Task details. In the records below, reproduce exactly the lines from the one containing "[0:10.33-0:11.23]" through the one containing "Lip reading: Now, I", both included, and omit the pictures.
++++
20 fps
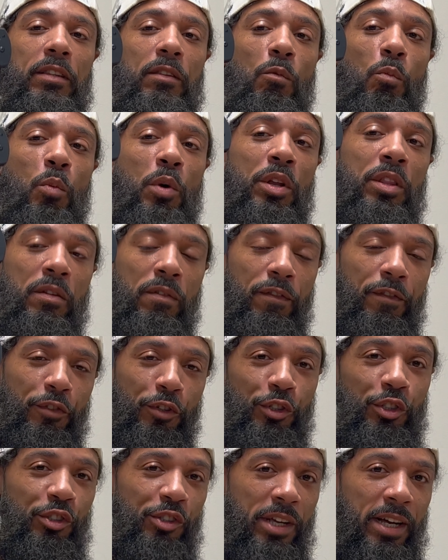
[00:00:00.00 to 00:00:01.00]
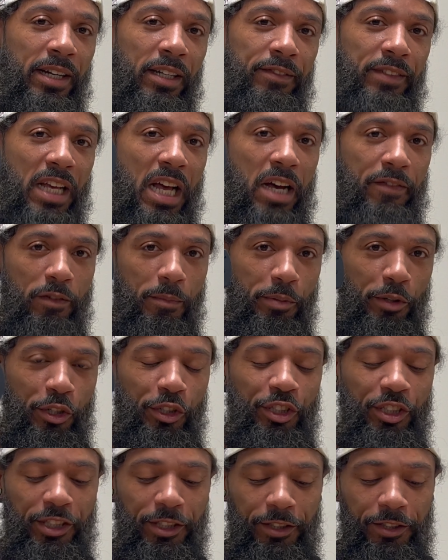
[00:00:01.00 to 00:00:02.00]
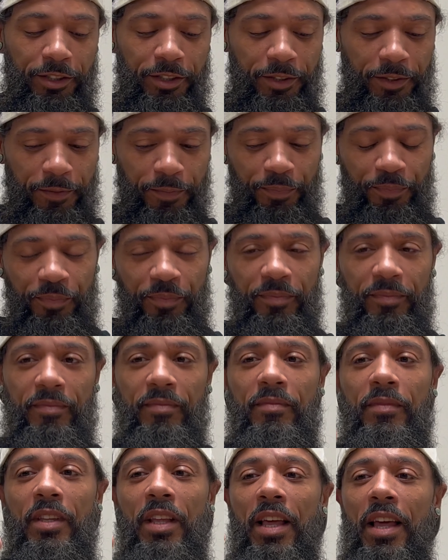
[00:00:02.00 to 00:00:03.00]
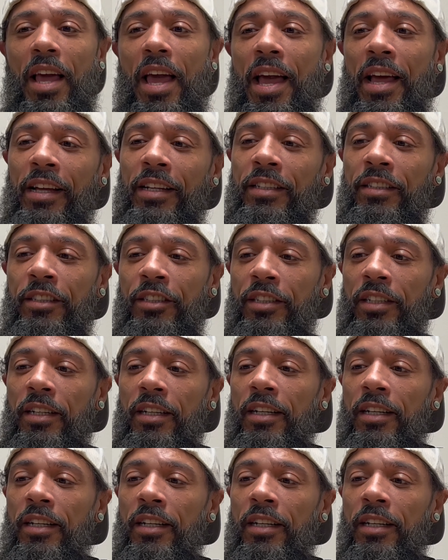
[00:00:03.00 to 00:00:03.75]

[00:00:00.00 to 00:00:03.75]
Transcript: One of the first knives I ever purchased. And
++++
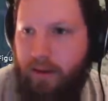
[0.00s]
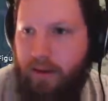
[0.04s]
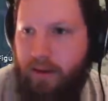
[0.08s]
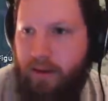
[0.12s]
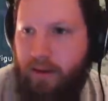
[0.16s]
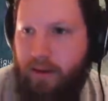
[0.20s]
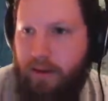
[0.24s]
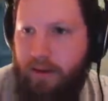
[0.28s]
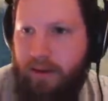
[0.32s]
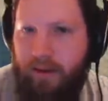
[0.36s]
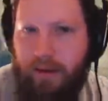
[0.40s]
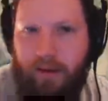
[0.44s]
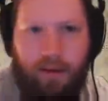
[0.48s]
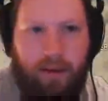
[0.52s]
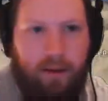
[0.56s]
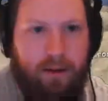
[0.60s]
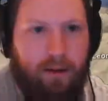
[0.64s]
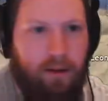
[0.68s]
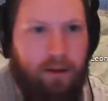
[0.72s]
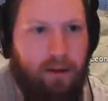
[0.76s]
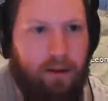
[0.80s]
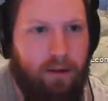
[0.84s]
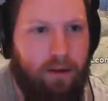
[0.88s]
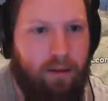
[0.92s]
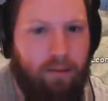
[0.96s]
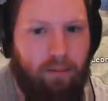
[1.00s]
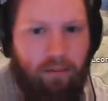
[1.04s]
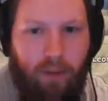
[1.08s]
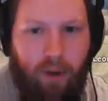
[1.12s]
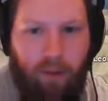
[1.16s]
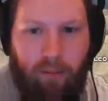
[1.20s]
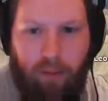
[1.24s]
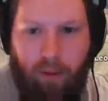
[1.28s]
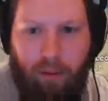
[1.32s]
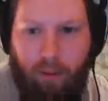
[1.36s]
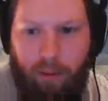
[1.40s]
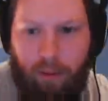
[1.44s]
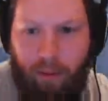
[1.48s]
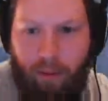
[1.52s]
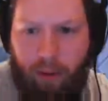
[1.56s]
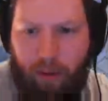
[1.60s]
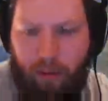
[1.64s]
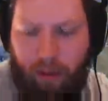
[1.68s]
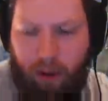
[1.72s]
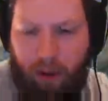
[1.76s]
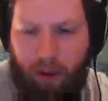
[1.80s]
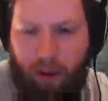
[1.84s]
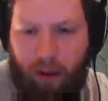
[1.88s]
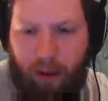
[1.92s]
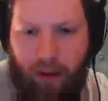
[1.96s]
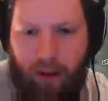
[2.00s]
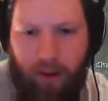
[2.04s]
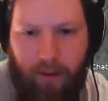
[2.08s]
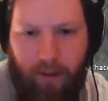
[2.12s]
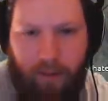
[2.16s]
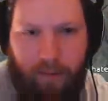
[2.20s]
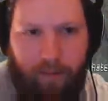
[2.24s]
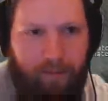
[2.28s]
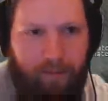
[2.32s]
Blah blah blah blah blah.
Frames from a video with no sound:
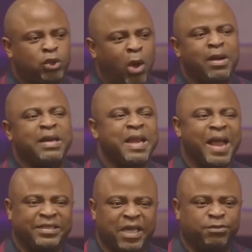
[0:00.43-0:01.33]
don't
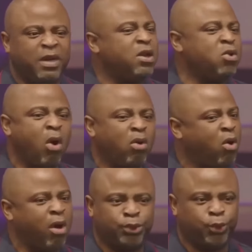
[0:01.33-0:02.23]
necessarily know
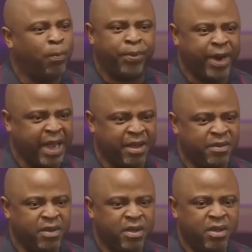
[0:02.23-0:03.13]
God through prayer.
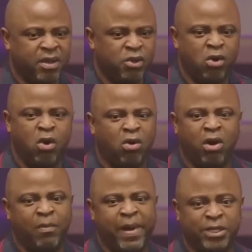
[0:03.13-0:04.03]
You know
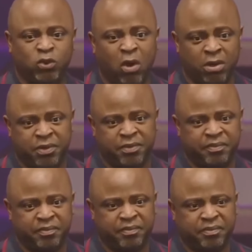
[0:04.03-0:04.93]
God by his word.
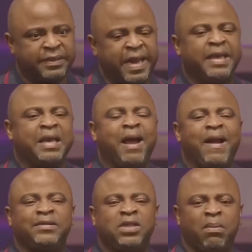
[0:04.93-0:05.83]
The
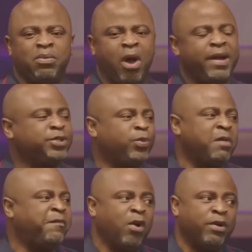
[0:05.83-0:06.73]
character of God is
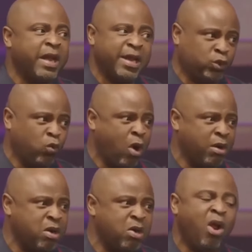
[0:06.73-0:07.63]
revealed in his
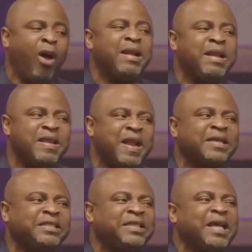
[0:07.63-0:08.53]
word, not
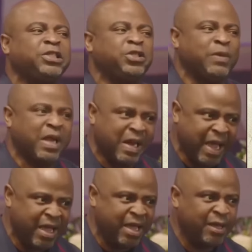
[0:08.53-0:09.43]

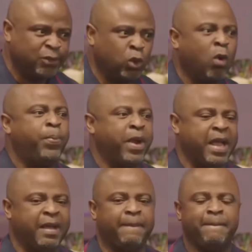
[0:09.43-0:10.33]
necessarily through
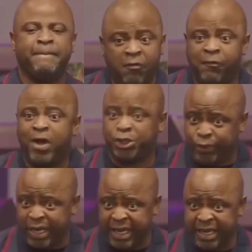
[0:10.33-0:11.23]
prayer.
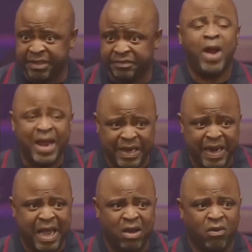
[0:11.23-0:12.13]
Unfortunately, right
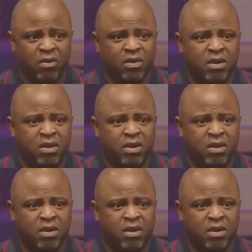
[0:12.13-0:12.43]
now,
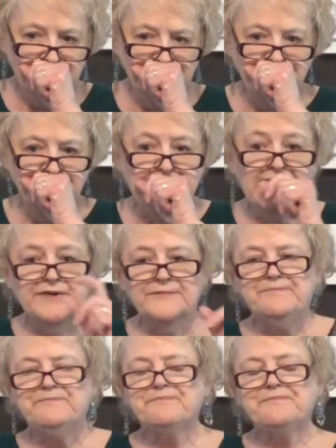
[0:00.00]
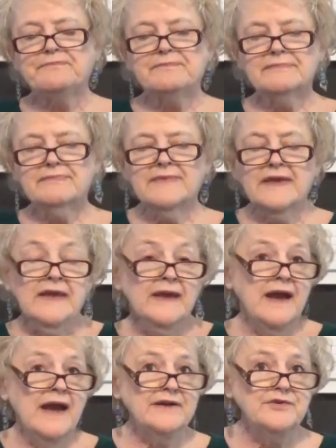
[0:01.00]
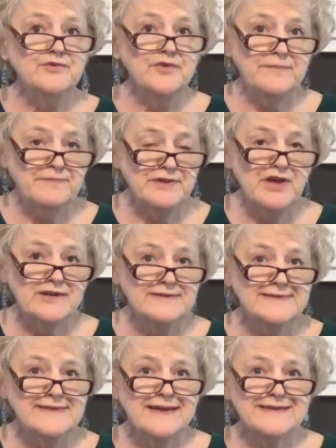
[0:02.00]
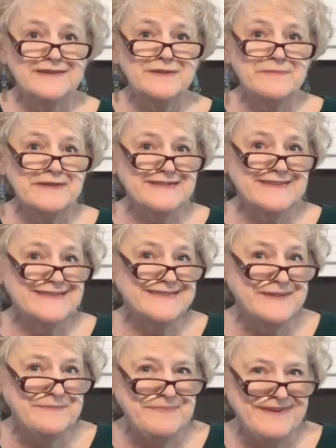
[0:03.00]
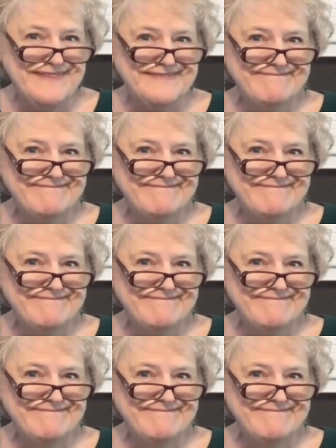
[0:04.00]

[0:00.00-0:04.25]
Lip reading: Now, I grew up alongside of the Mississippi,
++++
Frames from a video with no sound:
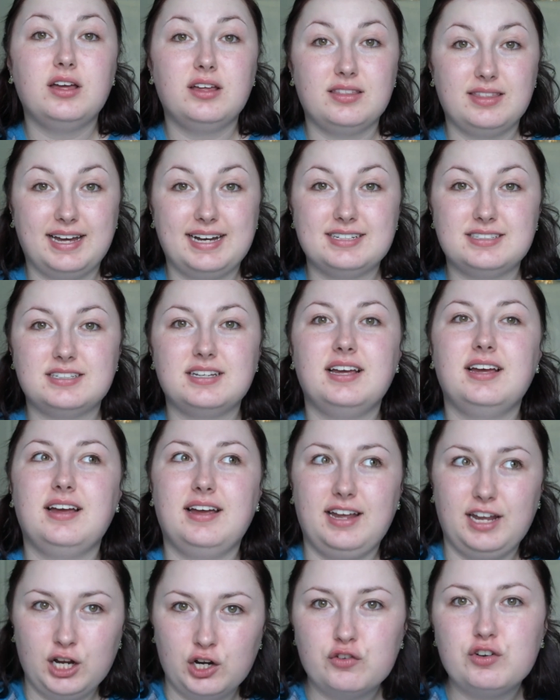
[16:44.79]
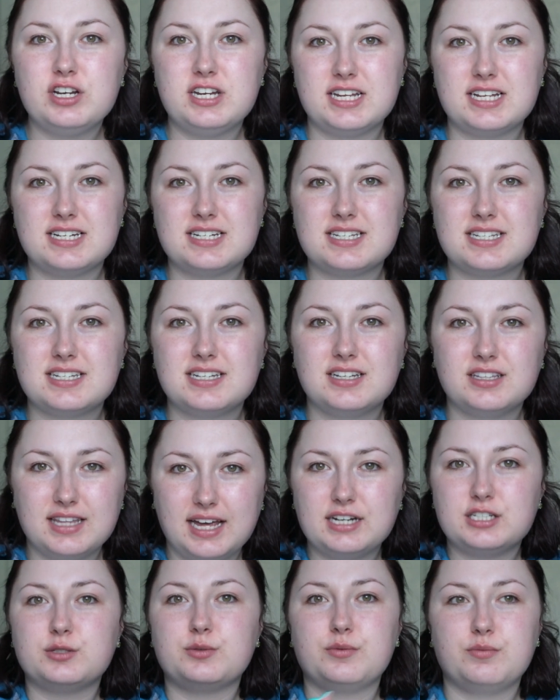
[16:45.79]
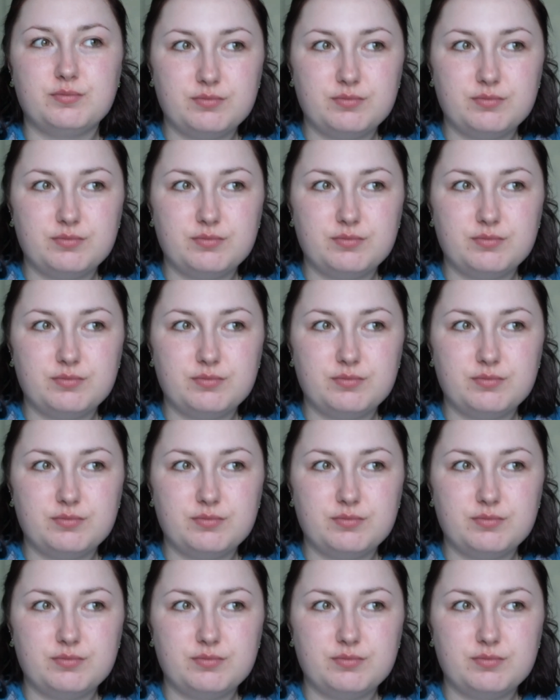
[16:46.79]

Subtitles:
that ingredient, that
++++
Output of the task.
[0:10.33-0:11.23]
prayer.
[0:11.23-0:12.13]
Unfortunately, right
[0:12.13-0:12.43]
now,
[0:00.00]
[0:01.00]
[0:02.00]
[0:03.00]
[0:04.00]

[0:00.00-0:04.25]
Lip reading: Now, I grew up alongside of the Mississippi,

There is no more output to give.